### The records
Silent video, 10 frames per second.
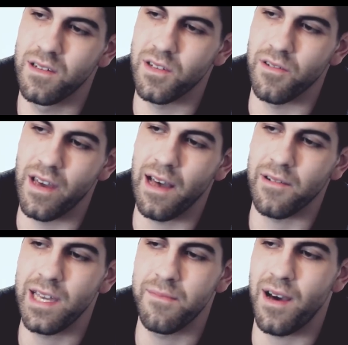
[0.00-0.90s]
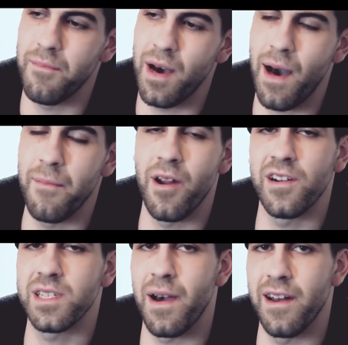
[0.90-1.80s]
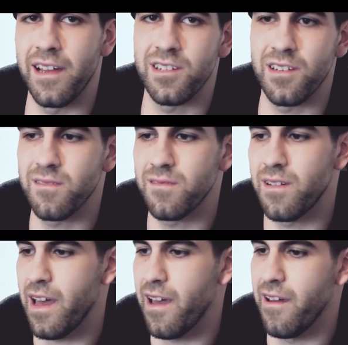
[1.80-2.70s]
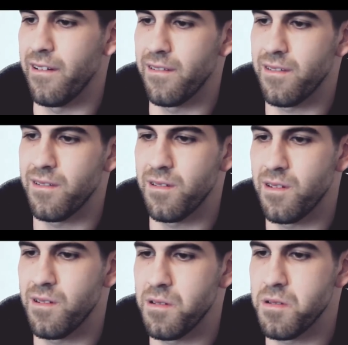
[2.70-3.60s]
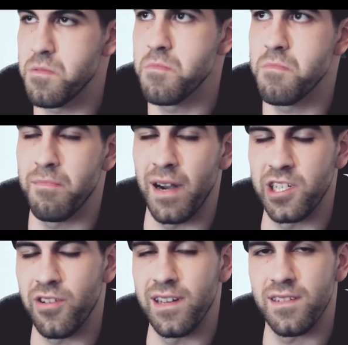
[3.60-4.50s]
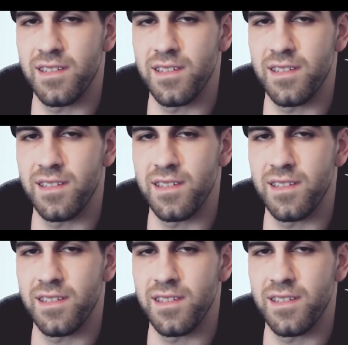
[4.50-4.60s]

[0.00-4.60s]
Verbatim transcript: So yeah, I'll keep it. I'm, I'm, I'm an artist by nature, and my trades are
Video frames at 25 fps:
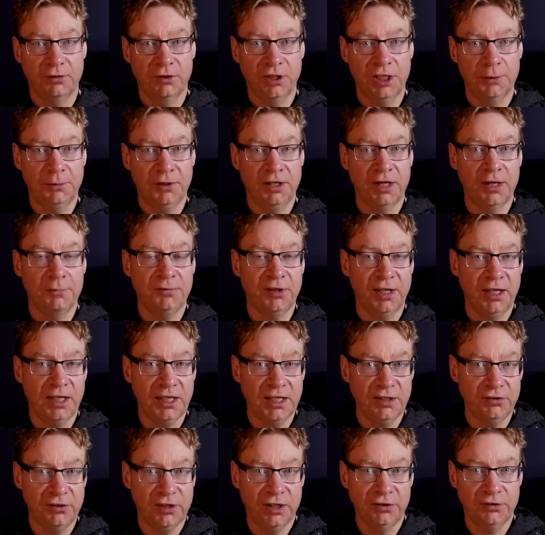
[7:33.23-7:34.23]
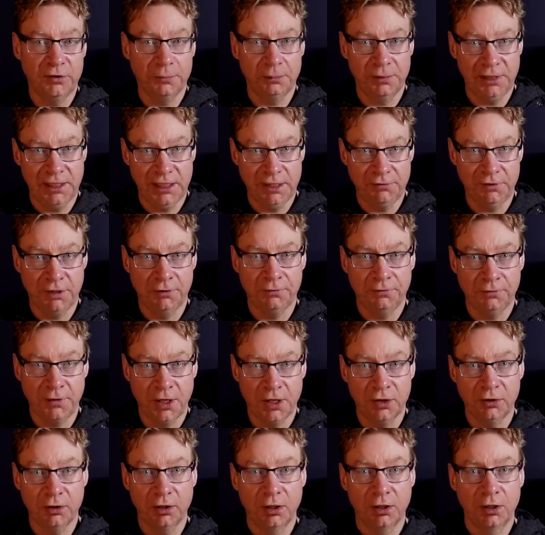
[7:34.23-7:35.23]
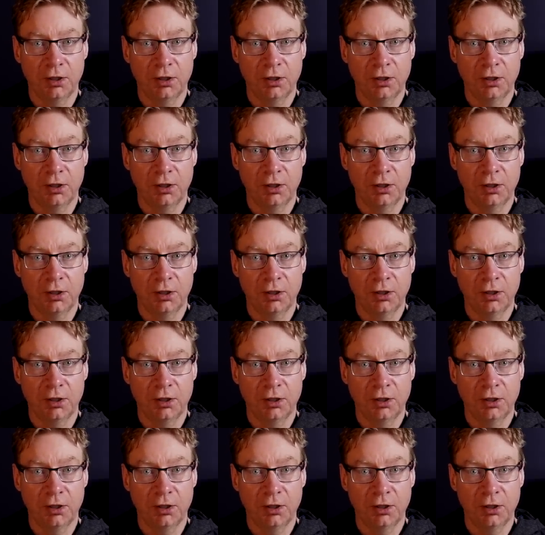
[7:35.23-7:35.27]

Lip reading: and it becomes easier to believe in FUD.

==

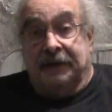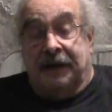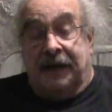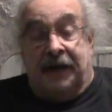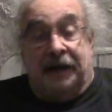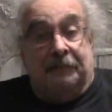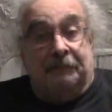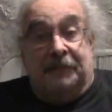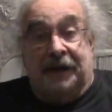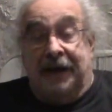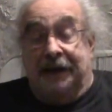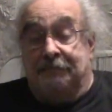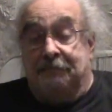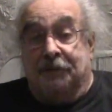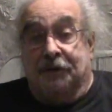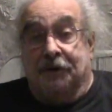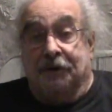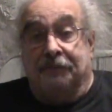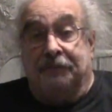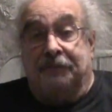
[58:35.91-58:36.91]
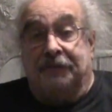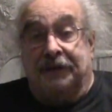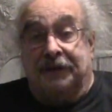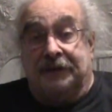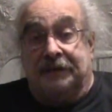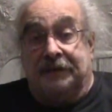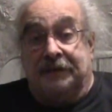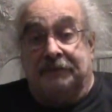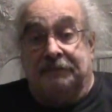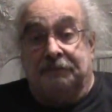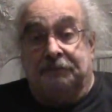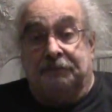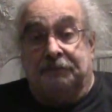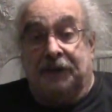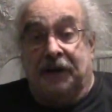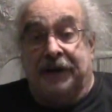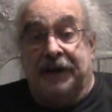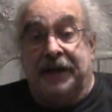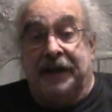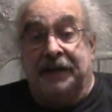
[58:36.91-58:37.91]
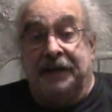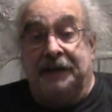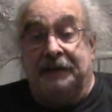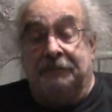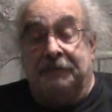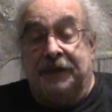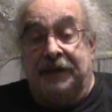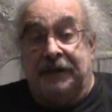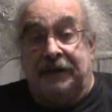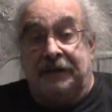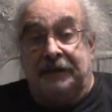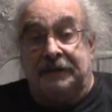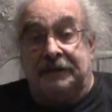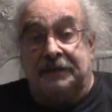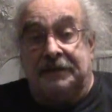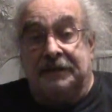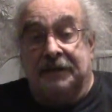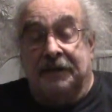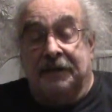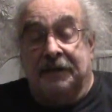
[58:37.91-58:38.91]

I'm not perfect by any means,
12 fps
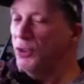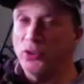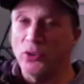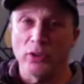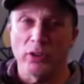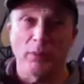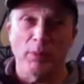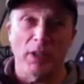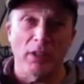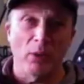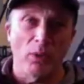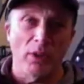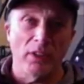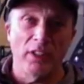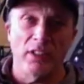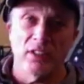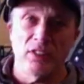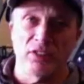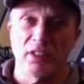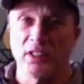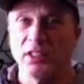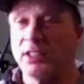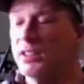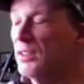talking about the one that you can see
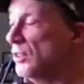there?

---

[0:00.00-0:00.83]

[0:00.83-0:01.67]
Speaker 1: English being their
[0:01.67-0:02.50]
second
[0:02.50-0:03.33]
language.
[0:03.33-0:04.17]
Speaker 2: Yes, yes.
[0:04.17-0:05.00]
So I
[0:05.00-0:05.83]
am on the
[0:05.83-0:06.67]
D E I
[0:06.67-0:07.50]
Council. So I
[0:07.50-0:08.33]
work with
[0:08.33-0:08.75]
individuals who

### Work request
Scan the material above for the string "frames". Copy each line that holds it.

### Task response
Silent video, 10 frames per second.
Video frames at 25 fps:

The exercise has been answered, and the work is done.